Rutherford Julienne N, George Erin K, Erickson Elise N
University of Arizona, College of Nursing, Division of Nursing and Health Sciences, Tucson, Arizona.
medRxiv. 2025 Jan 2:2024.12.30.24319779. doi: 10.1101/2024.12.30.24319779.
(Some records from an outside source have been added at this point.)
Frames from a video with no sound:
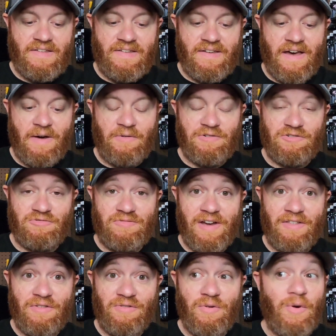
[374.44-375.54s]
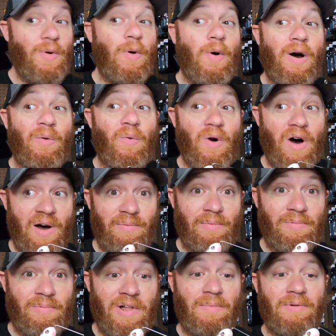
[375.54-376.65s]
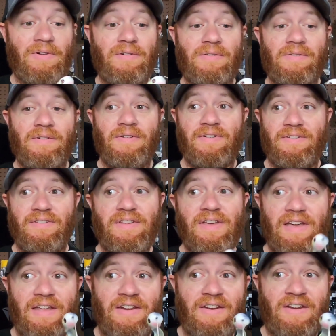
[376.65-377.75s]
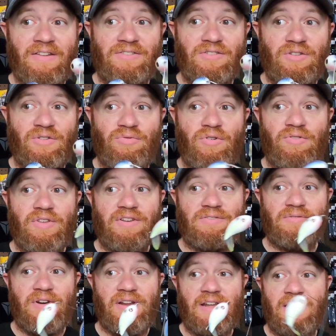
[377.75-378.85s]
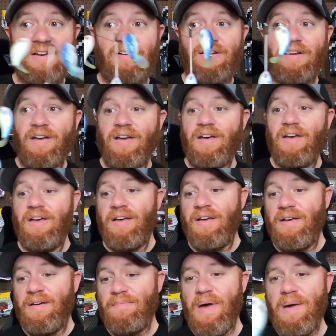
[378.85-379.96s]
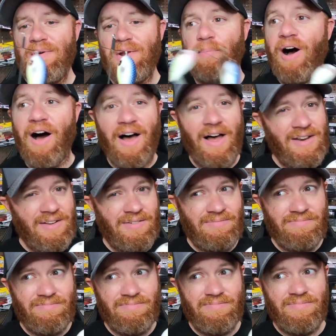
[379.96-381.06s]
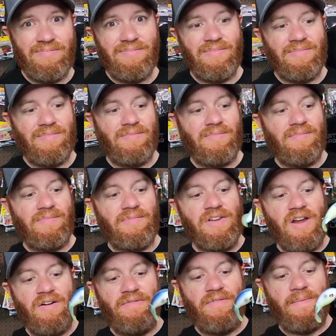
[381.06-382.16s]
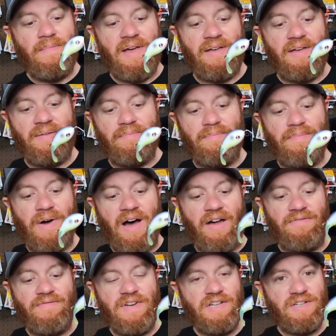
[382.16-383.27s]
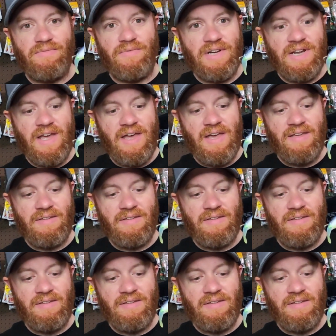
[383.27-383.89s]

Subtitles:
I would just rather throw a Whopper Plopper than to throw this right here. Maybe in a pond. If I'm like pond fishing one day,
Postpartum hemorrhage (PPH) is the leading cause of maternal mortality worldwide, which is often attributed to retained placenta (RP) after delivery. There are no biomarkers currently used to predict a risk of developing RP/PPH prior to labor. The objective of this study was to determine relationships between placental biomarkers measured in the first and second trimesters and proxy measures of postpartum blood loss relative to preeclampsia status in the Nulliparous Pregnancy Outcomes Study: Monitoring Mothers-to-Be (nuMoM2b) dataset. 2,192 participants had placental analytes drawn during the first and second trimesters (9-13 and 16-22 weeks gestation, respectively); the outcome was a composite of retained placenta and/or PPH requiring blood transfusion (RP/PPH). Using Kruskal-Wallis tests, median differences in levels of soluble fms-like tyrosine kinase-1 (sFlt-1), placental growth factor (PlGF), sFlt-1/PlGF ratio, soluble endoglin (sEng), beta subunit of human chorionic gonadotropin (β-hCG), inhibin A (INHA), and pregnancy-associated protein-A (PAPP-A) were assessed between women with (n=67) and without (n=2125) RP/PPH overall and stratified by preeclampsia status. Women with RP/PPH had significantly higher median levels of sEng, β-hCG, INHA, PAPP-A in the second trimester and sFlt-1was higher in both first and second trimesters, which was observed again when stratifying by preeclampsia status. Our findings indicate that biomarkers associated with angiogenesis, particularly when measured in the second trimester, are important targets for further study of RP and/or PPH pathophysiology and potential risk screening development.
产后出血(PPH)是全球孕产妇死亡的主要原因,通常归因于分娩后胎盘残留(RP)。目前尚无生物标志物可用于预测分娩前发生RP/PPH的风险。本研究的目的是在未生育孕妇妊娠结局研究:监测准妈妈(nuMoM2b)数据集中,确定孕早期和孕中期测量的胎盘生物标志物与相对于先兆子痫状态的产后失血替代指标之间的关系。2192名参与者在孕早期和孕中期(分别为妊娠9 - 13周和16 - 22周)采集了胎盘分析物;结局是胎盘残留和/或需要输血的PPH(RP/PPH)的综合情况。使用Kruskal - Wallis检验,评估了总体上以及按先兆子痫状态分层的有(n = 67)和无(n = 2125)RP/PPH的女性之间可溶性fms样酪氨酸激酶-1(sFlt-1)、胎盘生长因子(PlGF)、sFlt-1/PlGF比值、可溶性内皮糖蛋白(sEng)、人绒毛膜促性腺激素β亚基(β-hCG)、抑制素A(INHA)和妊娠相关蛋白A(PAPP-A)水平的中位数差异。有RP/PPH的女性在孕中期sEng、β-hCG、INHA、PAPP-A的中位数水平显著更高,sFlt-1在孕早期和孕中期均更高,按先兆子痫状态分层时再次观察到这种情况。我们的研究结果表明,与血管生成相关的生物标志物,特别是在孕中期测量时,是进一步研究RP和/或PPH病理生理学以及潜在风险筛查发展的重要靶点。